Updated: 18 Nov., 2016
Updated: 16 May., 2016
Definition: This is usually the time for initiation ceremonies or healing magick to be done, as opposed to a Sabbat (holiday) celebration. An esbat is a Wiccan meeting held each month on or around the time of the full moon or in some cases the new moon.
The moon is linked to Wicca as the moon is linked to the Goddess and women, the new moon has been likened to a maiden, new and young and innocent, the full moon is the Mother, she who is wise and loving, the waning moon is the Crone - powerful in her own right but to be respected for her wisdom, the Dark moon is the moon of inner work - the time before birth.
The Waxing Moon is the period during which the moon grows from dark to full. It takes approximately fourteen days for this to happen. In many magickal traditions, people use this time of the moon to perform "positive" magick -- in other words, magick that draws things to you, or increases an abundance of things.

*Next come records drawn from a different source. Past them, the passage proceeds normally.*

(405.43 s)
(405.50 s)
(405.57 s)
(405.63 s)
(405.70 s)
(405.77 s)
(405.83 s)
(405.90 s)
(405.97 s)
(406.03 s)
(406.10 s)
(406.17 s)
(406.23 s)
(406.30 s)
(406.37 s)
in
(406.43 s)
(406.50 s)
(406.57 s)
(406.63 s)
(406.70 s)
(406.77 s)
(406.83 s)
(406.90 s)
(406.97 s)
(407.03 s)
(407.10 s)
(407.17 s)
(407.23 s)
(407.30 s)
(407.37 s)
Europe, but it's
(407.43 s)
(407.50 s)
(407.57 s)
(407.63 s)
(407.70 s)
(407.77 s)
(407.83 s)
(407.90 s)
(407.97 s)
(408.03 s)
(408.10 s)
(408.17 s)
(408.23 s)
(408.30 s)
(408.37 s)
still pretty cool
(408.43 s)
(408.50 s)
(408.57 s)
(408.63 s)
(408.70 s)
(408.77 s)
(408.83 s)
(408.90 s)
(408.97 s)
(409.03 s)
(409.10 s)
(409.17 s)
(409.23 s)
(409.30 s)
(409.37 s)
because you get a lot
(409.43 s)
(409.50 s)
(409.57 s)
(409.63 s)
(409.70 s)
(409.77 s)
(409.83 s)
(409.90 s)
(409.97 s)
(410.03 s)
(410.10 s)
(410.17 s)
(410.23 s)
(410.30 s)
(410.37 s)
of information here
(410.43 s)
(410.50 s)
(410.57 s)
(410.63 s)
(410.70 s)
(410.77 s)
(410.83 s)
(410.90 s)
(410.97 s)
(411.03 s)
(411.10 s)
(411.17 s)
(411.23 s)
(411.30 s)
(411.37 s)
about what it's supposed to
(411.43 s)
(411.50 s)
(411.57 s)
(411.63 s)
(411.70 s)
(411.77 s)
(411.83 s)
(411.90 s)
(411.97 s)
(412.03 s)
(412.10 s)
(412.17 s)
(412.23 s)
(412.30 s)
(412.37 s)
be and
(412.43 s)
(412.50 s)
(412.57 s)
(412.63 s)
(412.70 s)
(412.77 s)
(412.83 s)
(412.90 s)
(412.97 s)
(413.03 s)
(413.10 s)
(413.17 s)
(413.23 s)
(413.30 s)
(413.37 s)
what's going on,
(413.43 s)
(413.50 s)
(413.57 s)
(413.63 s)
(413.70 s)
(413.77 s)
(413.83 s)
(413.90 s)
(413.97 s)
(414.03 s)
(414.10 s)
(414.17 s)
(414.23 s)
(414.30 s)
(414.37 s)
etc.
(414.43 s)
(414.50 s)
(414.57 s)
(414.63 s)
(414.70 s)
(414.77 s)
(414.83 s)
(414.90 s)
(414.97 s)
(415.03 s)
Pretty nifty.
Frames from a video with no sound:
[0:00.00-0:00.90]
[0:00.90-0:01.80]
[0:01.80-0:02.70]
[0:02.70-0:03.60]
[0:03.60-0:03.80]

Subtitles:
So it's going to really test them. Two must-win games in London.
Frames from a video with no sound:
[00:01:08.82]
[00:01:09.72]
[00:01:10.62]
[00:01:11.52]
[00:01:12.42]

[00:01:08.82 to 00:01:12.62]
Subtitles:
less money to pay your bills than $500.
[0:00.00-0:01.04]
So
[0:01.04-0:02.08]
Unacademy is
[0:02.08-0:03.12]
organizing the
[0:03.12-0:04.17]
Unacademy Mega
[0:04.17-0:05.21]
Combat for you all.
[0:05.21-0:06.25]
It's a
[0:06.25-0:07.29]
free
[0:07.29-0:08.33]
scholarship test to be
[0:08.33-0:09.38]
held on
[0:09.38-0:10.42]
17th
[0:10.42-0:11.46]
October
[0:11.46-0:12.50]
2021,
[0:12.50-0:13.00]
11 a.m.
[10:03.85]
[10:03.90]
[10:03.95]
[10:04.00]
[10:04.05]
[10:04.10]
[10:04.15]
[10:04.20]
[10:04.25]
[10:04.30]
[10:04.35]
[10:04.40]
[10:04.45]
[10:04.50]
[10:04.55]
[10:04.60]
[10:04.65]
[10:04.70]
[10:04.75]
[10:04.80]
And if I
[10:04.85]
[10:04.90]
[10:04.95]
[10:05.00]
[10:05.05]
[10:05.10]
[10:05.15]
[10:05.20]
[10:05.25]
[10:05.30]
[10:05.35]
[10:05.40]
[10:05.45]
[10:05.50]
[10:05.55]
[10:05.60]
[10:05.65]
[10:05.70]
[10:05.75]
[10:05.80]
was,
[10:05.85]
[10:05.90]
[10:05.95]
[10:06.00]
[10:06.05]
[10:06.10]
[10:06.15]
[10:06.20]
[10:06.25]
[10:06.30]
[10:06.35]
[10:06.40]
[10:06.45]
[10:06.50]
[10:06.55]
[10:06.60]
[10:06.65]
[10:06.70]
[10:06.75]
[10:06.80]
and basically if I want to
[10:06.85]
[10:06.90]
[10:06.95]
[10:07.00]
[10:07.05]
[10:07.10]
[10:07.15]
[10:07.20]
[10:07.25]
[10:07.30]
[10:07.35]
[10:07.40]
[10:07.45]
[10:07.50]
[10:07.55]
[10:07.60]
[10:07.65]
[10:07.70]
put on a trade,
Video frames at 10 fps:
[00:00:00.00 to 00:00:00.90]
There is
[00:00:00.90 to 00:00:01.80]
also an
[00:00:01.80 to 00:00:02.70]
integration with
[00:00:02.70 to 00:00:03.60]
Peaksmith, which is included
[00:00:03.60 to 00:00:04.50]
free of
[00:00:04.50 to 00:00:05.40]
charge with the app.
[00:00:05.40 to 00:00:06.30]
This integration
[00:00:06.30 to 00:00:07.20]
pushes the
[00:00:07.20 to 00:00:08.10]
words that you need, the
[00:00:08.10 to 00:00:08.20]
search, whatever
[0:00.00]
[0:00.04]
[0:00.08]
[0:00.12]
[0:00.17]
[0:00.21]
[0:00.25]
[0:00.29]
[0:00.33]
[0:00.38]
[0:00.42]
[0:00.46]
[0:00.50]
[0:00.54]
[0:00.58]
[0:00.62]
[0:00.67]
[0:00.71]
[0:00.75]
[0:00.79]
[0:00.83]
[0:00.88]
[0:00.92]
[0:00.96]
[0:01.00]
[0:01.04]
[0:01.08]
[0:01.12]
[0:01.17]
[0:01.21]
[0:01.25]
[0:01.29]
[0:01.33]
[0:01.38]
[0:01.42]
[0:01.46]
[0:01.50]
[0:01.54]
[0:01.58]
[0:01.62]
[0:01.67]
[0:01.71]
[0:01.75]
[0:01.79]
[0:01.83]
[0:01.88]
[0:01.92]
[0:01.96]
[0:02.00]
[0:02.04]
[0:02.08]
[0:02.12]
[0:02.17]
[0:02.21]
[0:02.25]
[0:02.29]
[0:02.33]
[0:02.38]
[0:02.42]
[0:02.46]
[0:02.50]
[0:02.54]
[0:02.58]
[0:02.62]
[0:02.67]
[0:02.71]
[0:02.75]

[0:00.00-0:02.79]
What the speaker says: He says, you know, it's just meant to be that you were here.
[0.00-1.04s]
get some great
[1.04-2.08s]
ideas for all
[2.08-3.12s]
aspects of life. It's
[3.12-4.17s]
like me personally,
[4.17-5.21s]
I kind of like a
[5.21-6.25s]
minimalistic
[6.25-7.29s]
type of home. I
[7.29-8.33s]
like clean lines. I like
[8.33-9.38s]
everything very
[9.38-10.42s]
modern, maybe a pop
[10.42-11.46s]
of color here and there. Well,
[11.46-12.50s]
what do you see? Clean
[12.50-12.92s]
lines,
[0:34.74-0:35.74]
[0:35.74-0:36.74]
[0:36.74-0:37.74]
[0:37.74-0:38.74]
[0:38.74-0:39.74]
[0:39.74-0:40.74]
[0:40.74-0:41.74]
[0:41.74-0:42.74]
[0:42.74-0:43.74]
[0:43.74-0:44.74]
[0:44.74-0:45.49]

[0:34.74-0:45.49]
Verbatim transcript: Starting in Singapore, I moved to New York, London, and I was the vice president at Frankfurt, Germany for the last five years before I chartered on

The Full Moon is the point at which we can see an entire side of the moon. For magickal purposes, most Wiccans and Pagans consider the full moon to include the day before and the day after a full moon, for a total of three days. This is a good time to do rituals focused on personal growth and spiritual development.
The Waning Moon is the period during which the moon goes from full to dark once again. Like
the waxing moon phase, it lasts approximately two weeks. In many traditions of Wicca and Paganism, this time of the month is used to do "baneful" magick -- that which sends away, gets rid of negativity or destroys things you no longer wish to be burdened by.
The New Moon will appear as a very faint crescent of silver low on the horizon. For approximately three days during each lunar cycle, after the moon has waned, it goes dark before waxing again. In many magickal traditions, this is considered a fallow time, in which one rests and rejuvenates before beginning more intense magickal workings again. In other traditions, it's a time to do magick related to wish fulfillment.